All this was a desperate scheme to stay in power despite a crumbling economy. Mahathir didn't want to end up like President Soeharto, who was kicked out of power in Indonesia. So he went on a rampage, declaring there would be "no more currency trading," instituting capital controls, and vilifying the IMF along with Soros and Anwar.
It is premature to conclude that Mahathir's capital control experiment is any kind of success. The financial community hasn't pardoned Malaysia. Rather it has put the country on probation for the indefinite future. The country will always be viewed differently for as long as Mahathir and his followers are in power. As an investor, you now know that you have fuzzy property rights in Malaysia. It's anybody's guess what Mahathir will do next time if, or more likely when, there is another crisis. It only takes rumors of new currency controls to start a capital flight, and this isn't a environment conducive to investment and capital formation.
Capital controls are bad medicine for sick economies.
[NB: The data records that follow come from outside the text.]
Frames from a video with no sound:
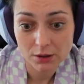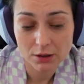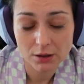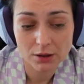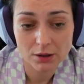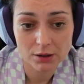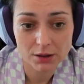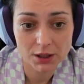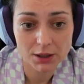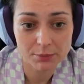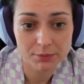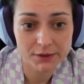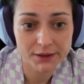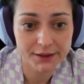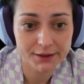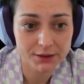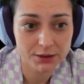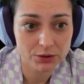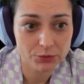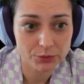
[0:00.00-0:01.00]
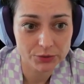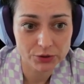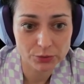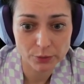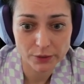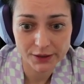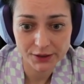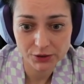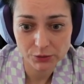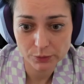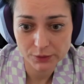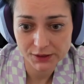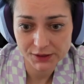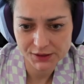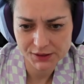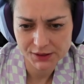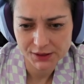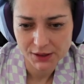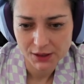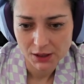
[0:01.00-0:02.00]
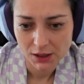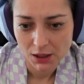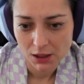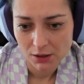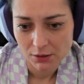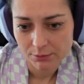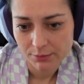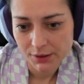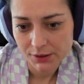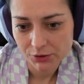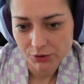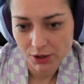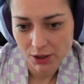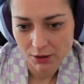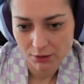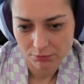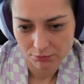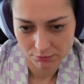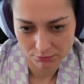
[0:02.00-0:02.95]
he played it with white once, but okay,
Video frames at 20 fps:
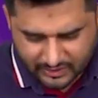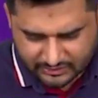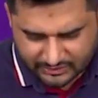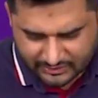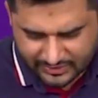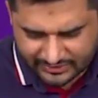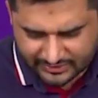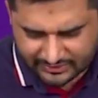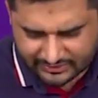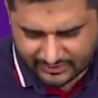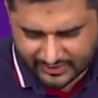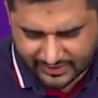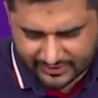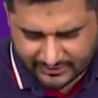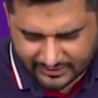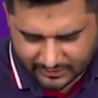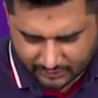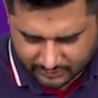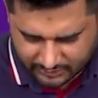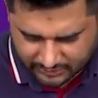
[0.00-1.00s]
So let us
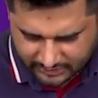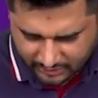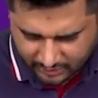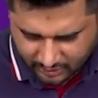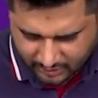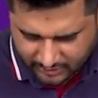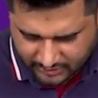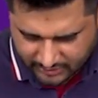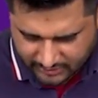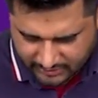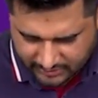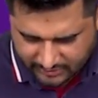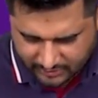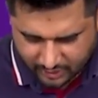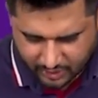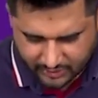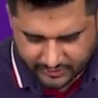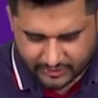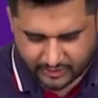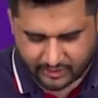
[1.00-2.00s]
write down the
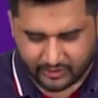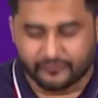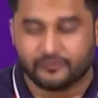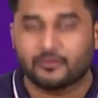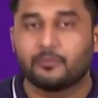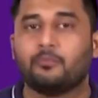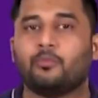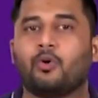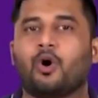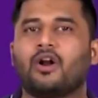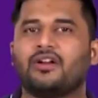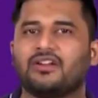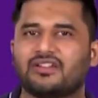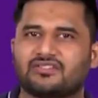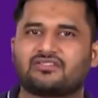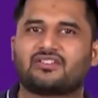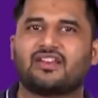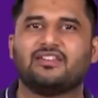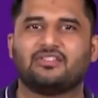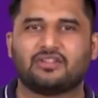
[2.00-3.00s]
order of bond
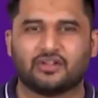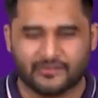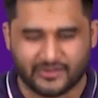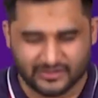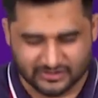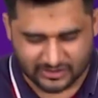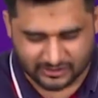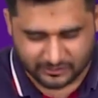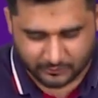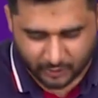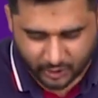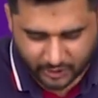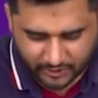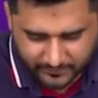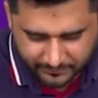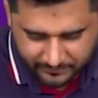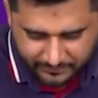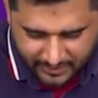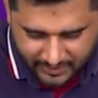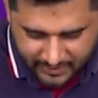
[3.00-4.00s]
strength of HX
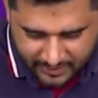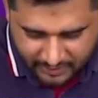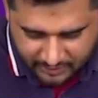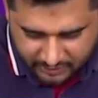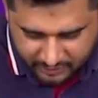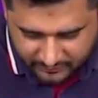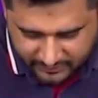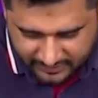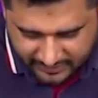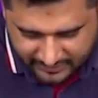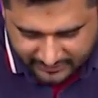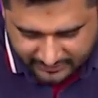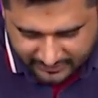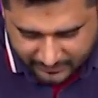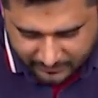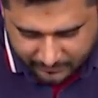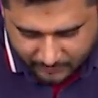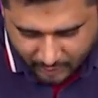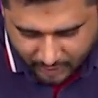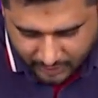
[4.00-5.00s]
bond. So we can
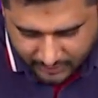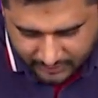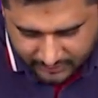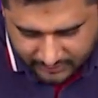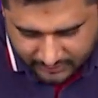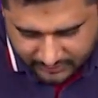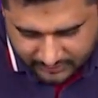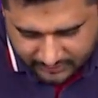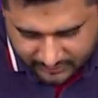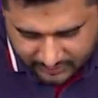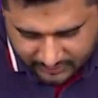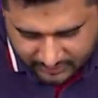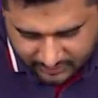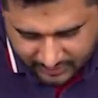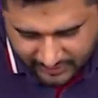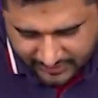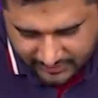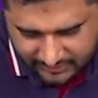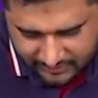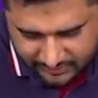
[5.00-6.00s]
say bond
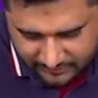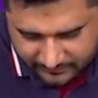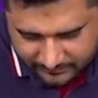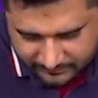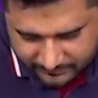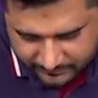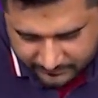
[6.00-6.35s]
strength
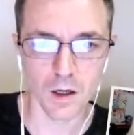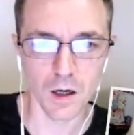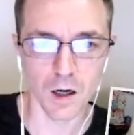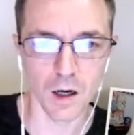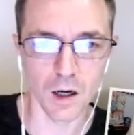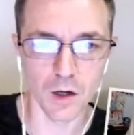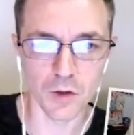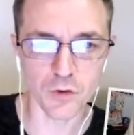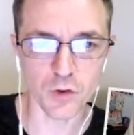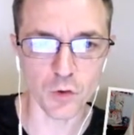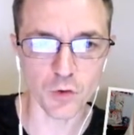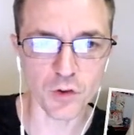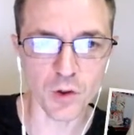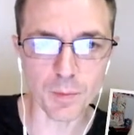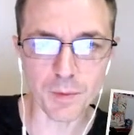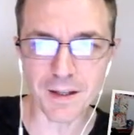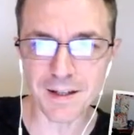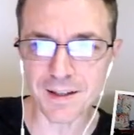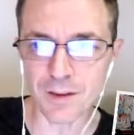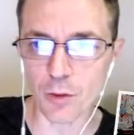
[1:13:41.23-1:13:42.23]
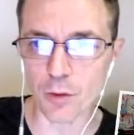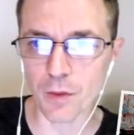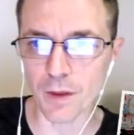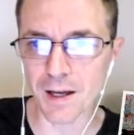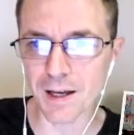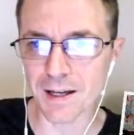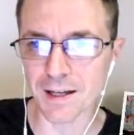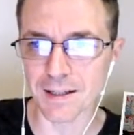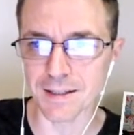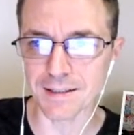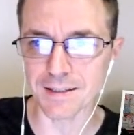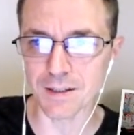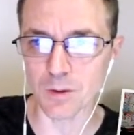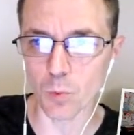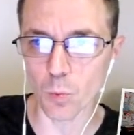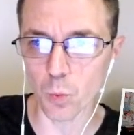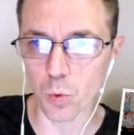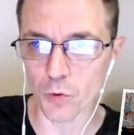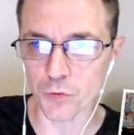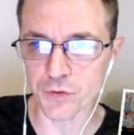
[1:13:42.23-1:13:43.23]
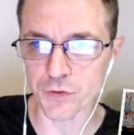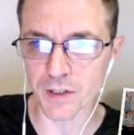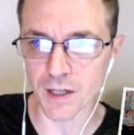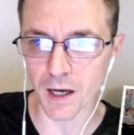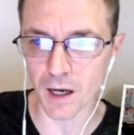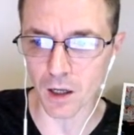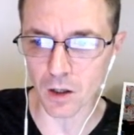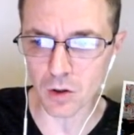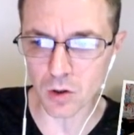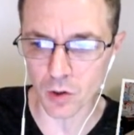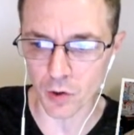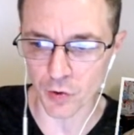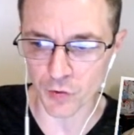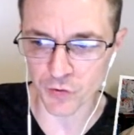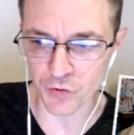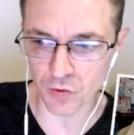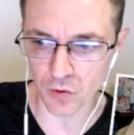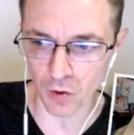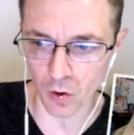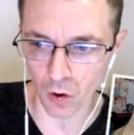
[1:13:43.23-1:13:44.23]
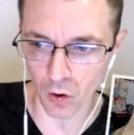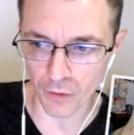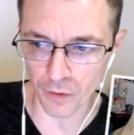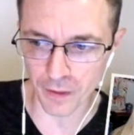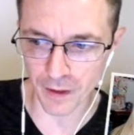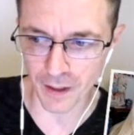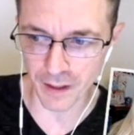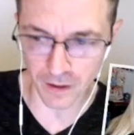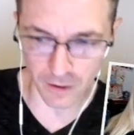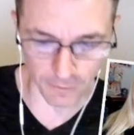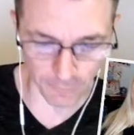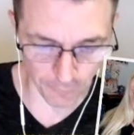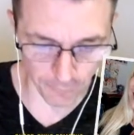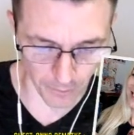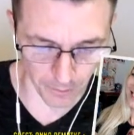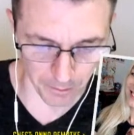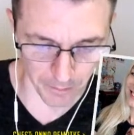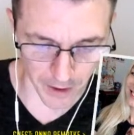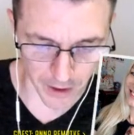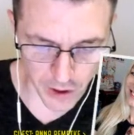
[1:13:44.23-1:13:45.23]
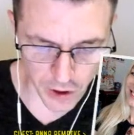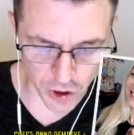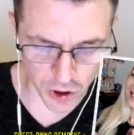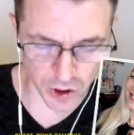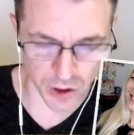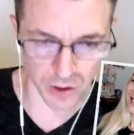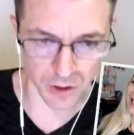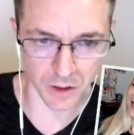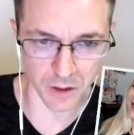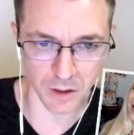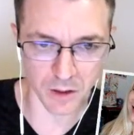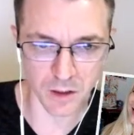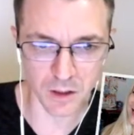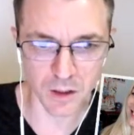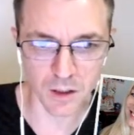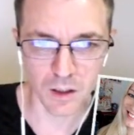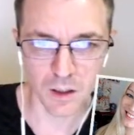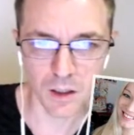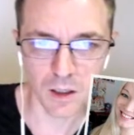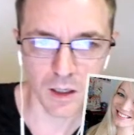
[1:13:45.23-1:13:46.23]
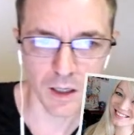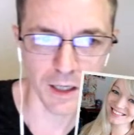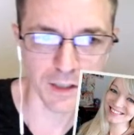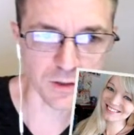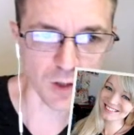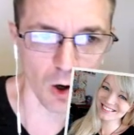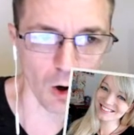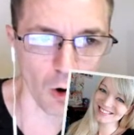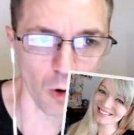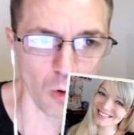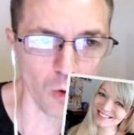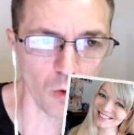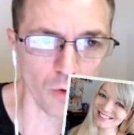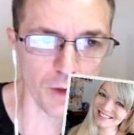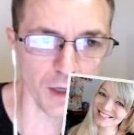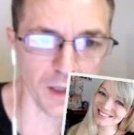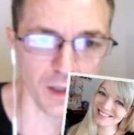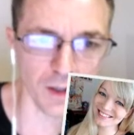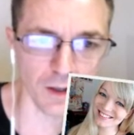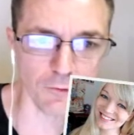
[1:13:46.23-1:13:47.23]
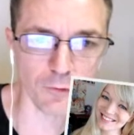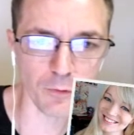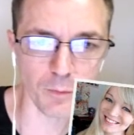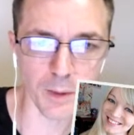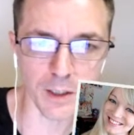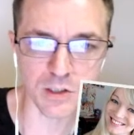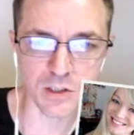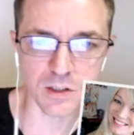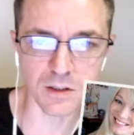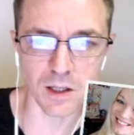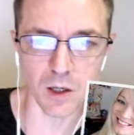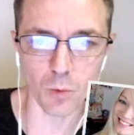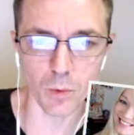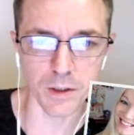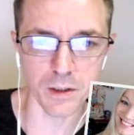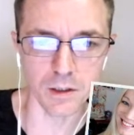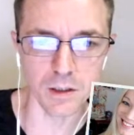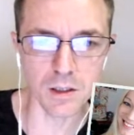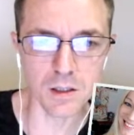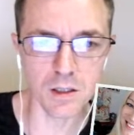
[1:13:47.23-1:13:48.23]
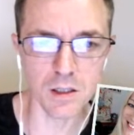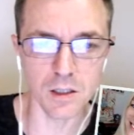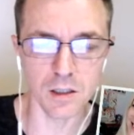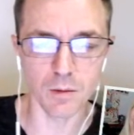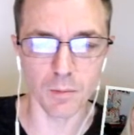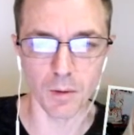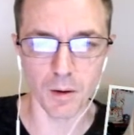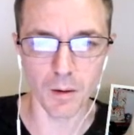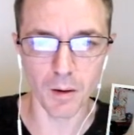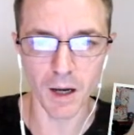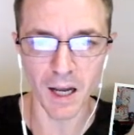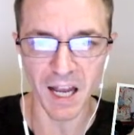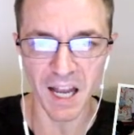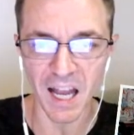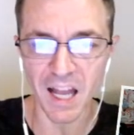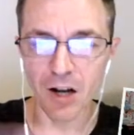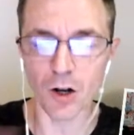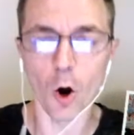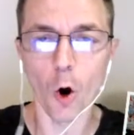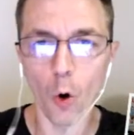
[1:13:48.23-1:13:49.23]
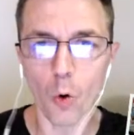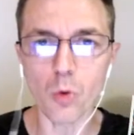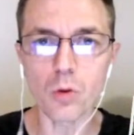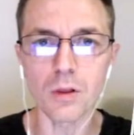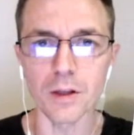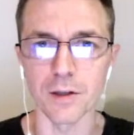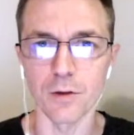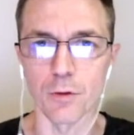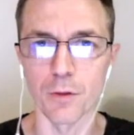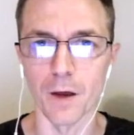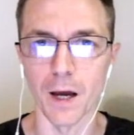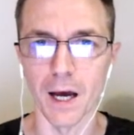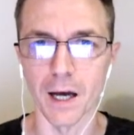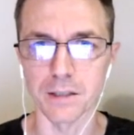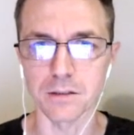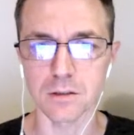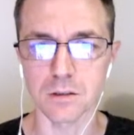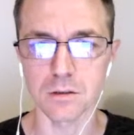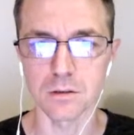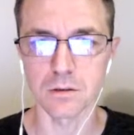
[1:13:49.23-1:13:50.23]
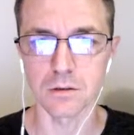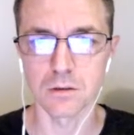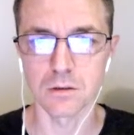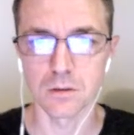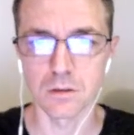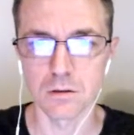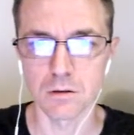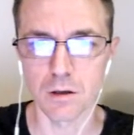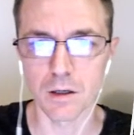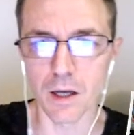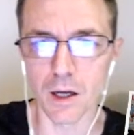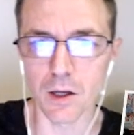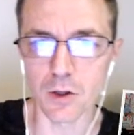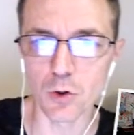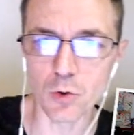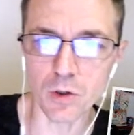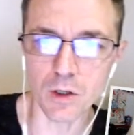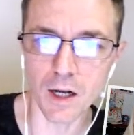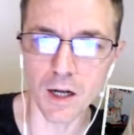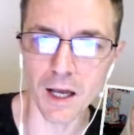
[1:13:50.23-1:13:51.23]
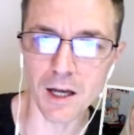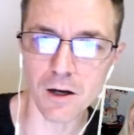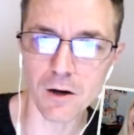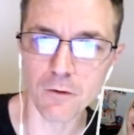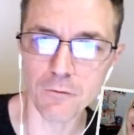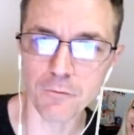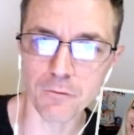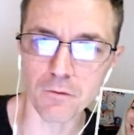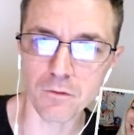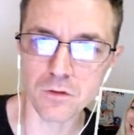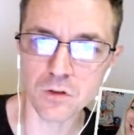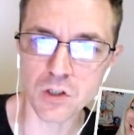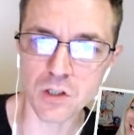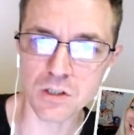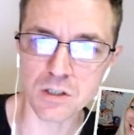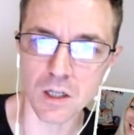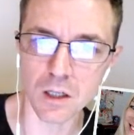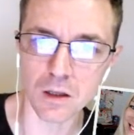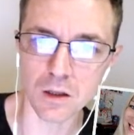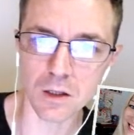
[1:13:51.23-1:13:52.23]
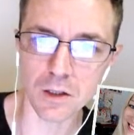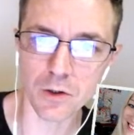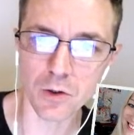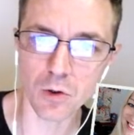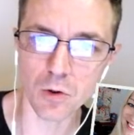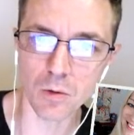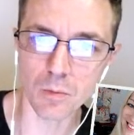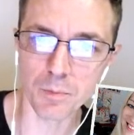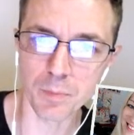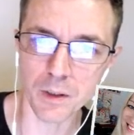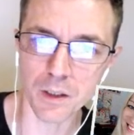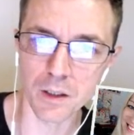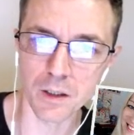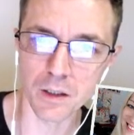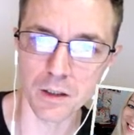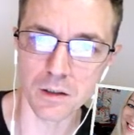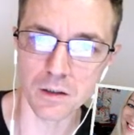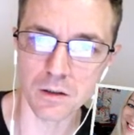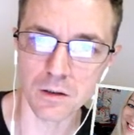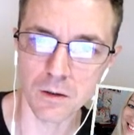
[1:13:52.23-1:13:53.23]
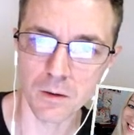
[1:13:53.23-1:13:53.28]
So something like that will tell us that information. It's all that information that we need and only that. Right? You could have just a little bit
The Malaysian experiment was a dangerous and reckless act for which Mahathir deserves no praise. The worst thing about this sorry mess is that other financially strapped governments may think Mahathir's experiment is a magic pill. I predict they'll find this alleged cure is far worse than the original disease.
The writer is president of DeRosa Research and Trading and manages an investment fund. He is also an adjunct finance professor at Yale School of Management. His opinions don't necessarily represent those of Bloomberg News.